> **To do**:
Pictures aside, repeat every record below exactly.

[Stored data entries]
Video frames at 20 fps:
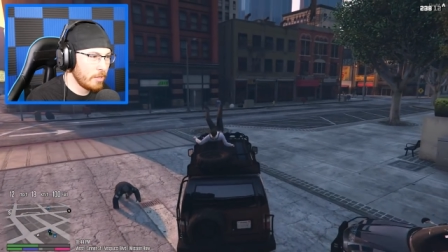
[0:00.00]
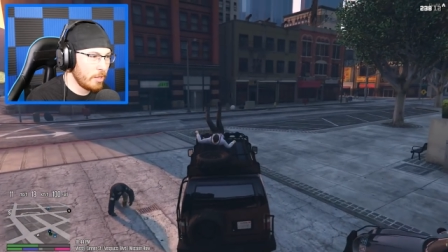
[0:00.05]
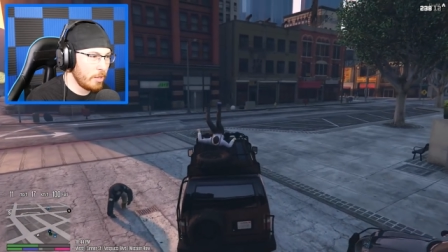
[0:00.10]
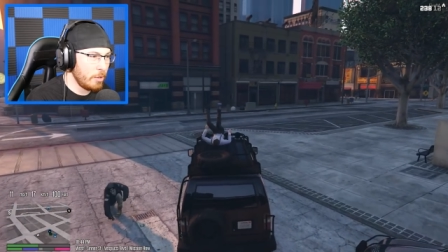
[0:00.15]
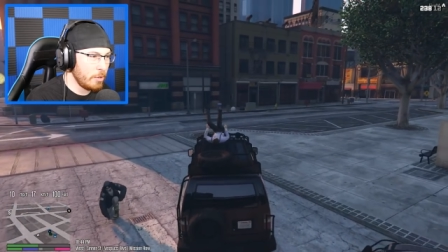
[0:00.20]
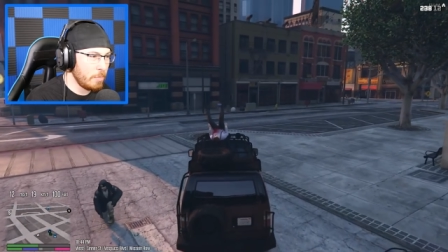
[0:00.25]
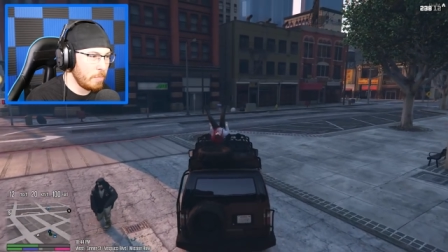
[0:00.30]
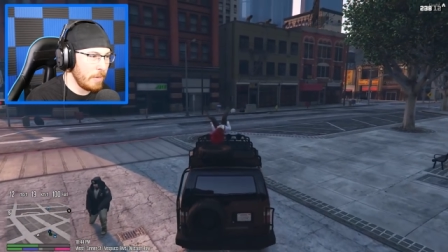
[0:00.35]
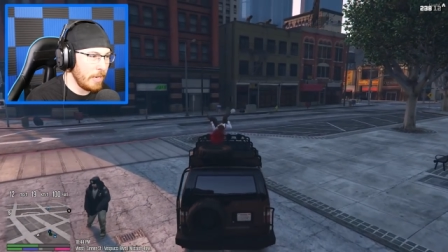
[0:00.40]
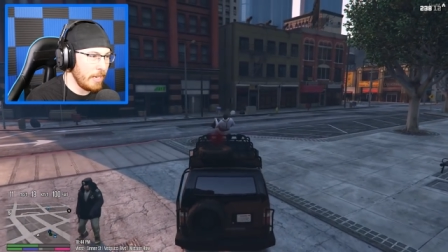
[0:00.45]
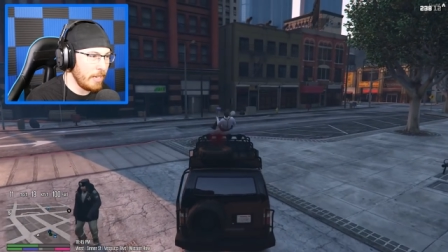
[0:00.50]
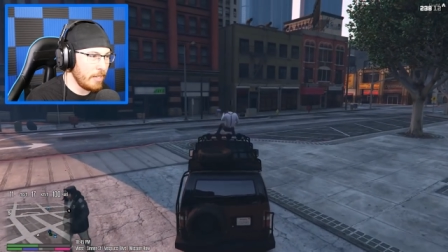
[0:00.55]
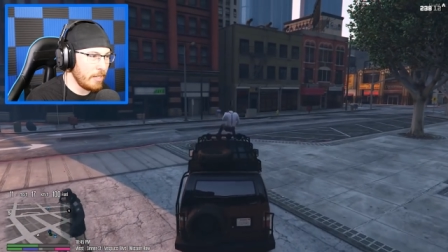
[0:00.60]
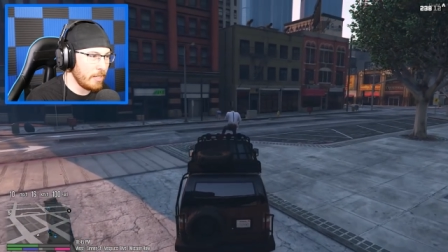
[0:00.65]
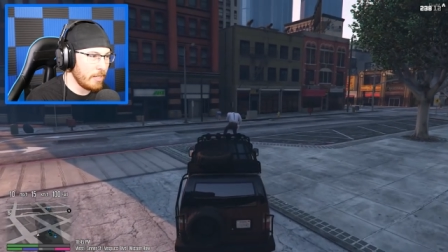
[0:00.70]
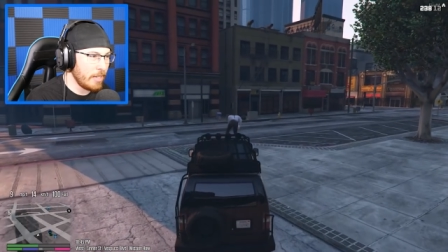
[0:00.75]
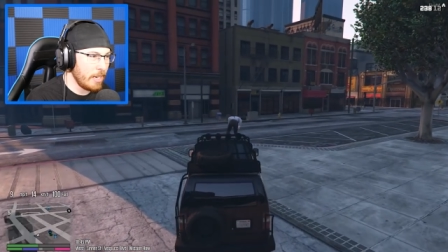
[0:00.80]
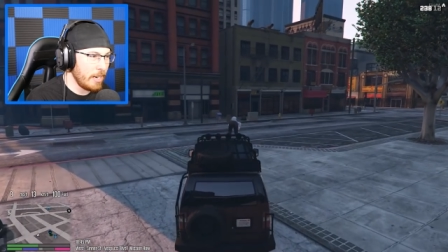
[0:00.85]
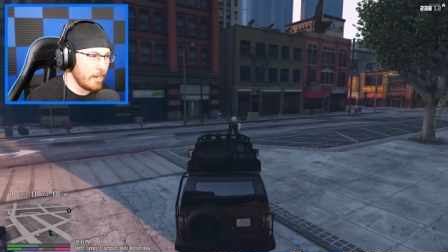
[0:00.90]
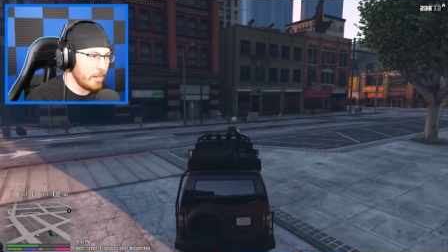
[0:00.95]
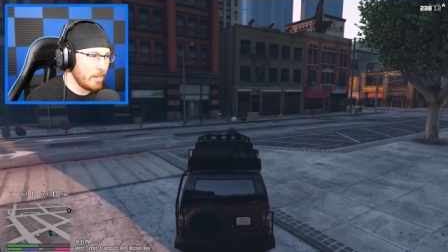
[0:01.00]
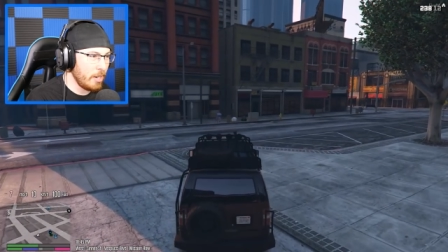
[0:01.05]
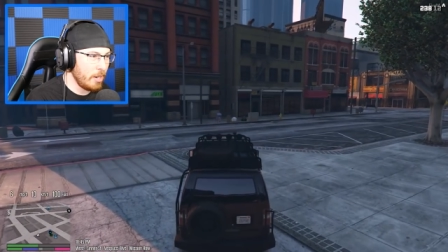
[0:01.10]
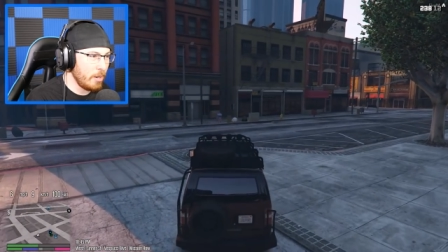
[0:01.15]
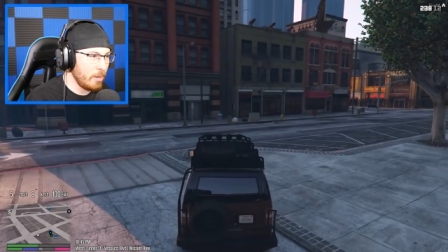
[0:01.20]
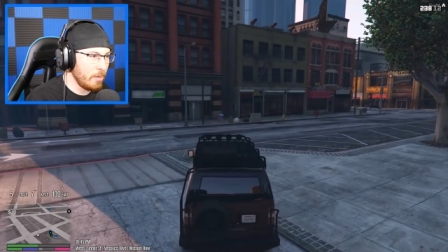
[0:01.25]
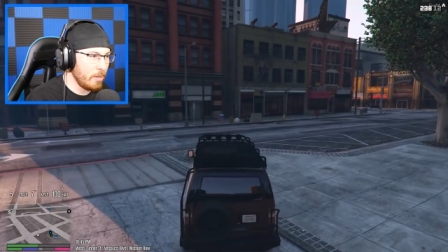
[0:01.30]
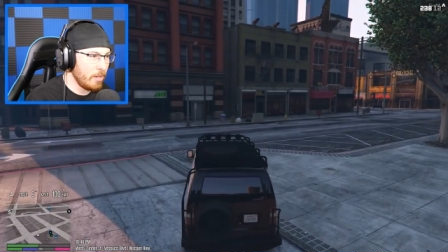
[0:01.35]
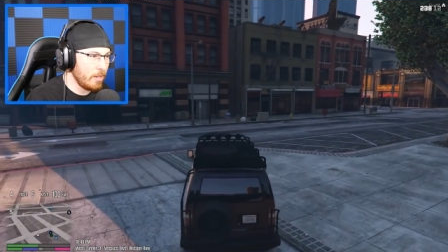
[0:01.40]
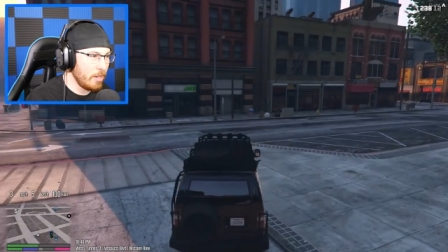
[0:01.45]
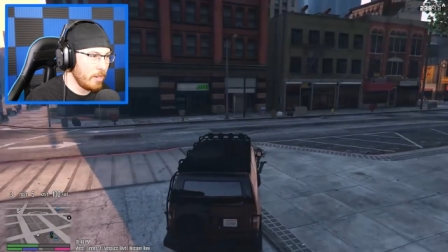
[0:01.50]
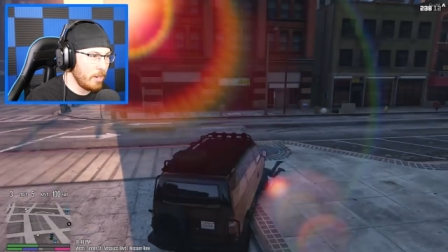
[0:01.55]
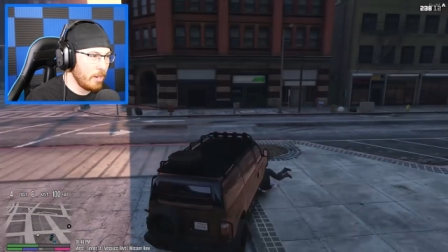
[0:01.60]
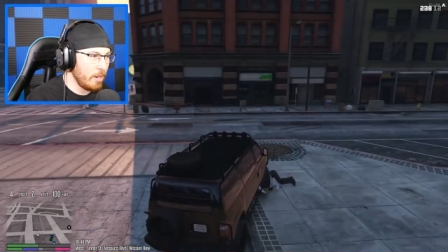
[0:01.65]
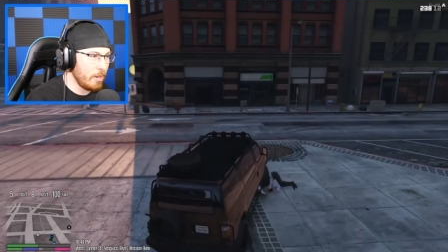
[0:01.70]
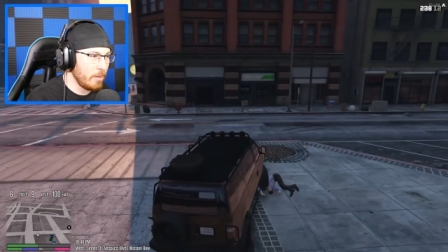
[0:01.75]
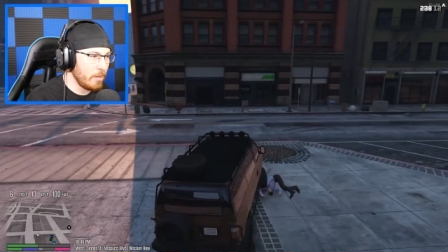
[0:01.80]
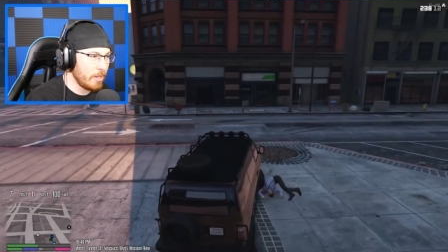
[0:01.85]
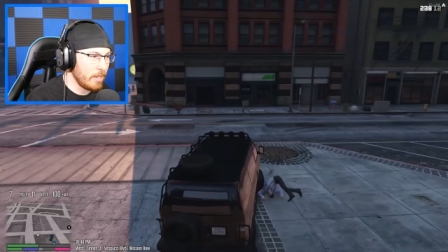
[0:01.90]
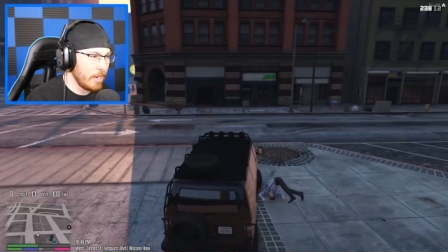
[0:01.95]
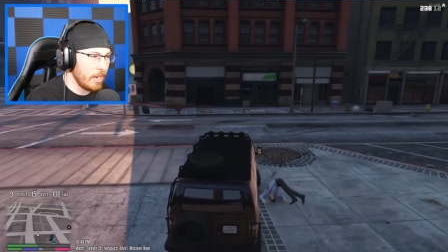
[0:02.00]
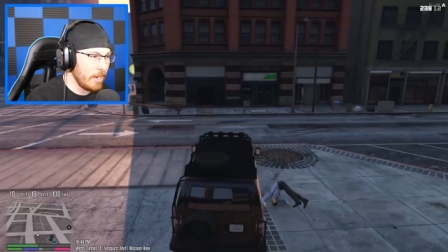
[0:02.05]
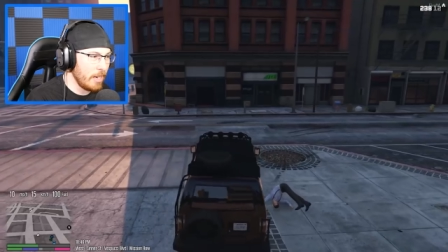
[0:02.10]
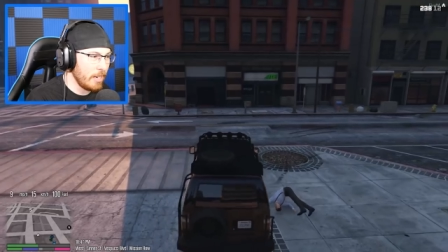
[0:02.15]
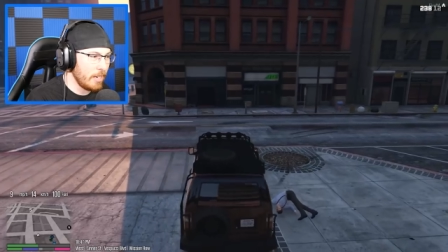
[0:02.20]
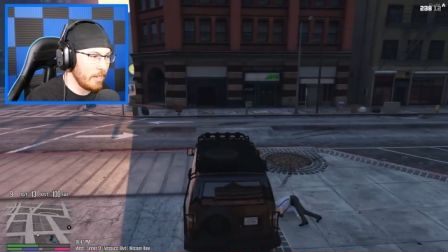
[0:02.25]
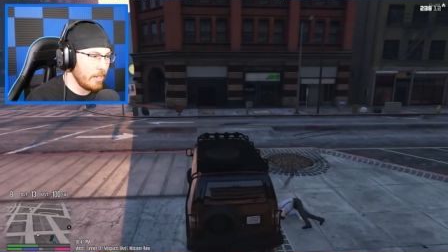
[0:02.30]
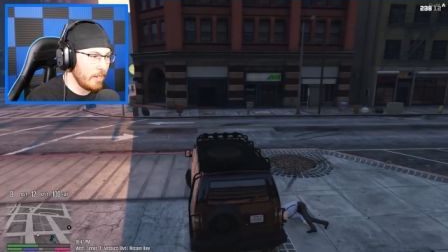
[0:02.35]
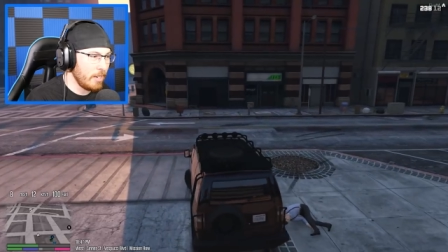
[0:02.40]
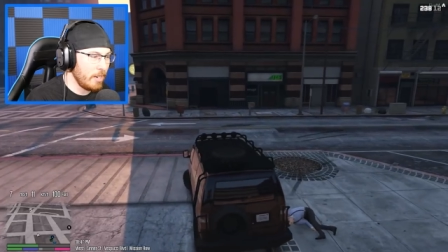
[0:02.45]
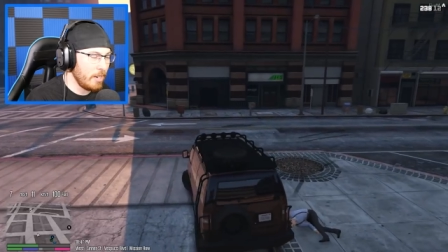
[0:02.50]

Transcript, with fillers: Excuse me. Gotta go. Oh. oh, god.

> **Response to this task**:
Video frames at 20 fps:
[0:00.00]
[0:00.05]
[0:00.10]
[0:00.15]
[0:00.20]
[0:00.25]
[0:00.30]
[0:00.35]
[0:00.40]
[0:00.45]
[0:00.50]
[0:00.55]
[0:00.60]
[0:00.65]
[0:00.70]
[0:00.75]
[0:00.80]
[0:00.85]
[0:00.90]
[0:00.95]
[0:01.00]
[0:01.05]
[0:01.10]
[0:01.15]
[0:01.20]
[0:01.25]
[0:01.30]
[0:01.35]
[0:01.40]
[0:01.45]
[0:01.50]
[0:01.55]
[0:01.60]
[0:01.65]
[0:01.70]
[0:01.75]
[0:01.80]
[0:01.85]
[0:01.90]
[0:01.95]
[0:02.00]
[0:02.05]
[0:02.10]
[0:02.15]
[0:02.20]
[0:02.25]
[0:02.30]
[0:02.35]
[0:02.40]
[0:02.45]
[0:02.50]

Transcript, with fillers: Excuse me. Gotta go. Oh. oh, god.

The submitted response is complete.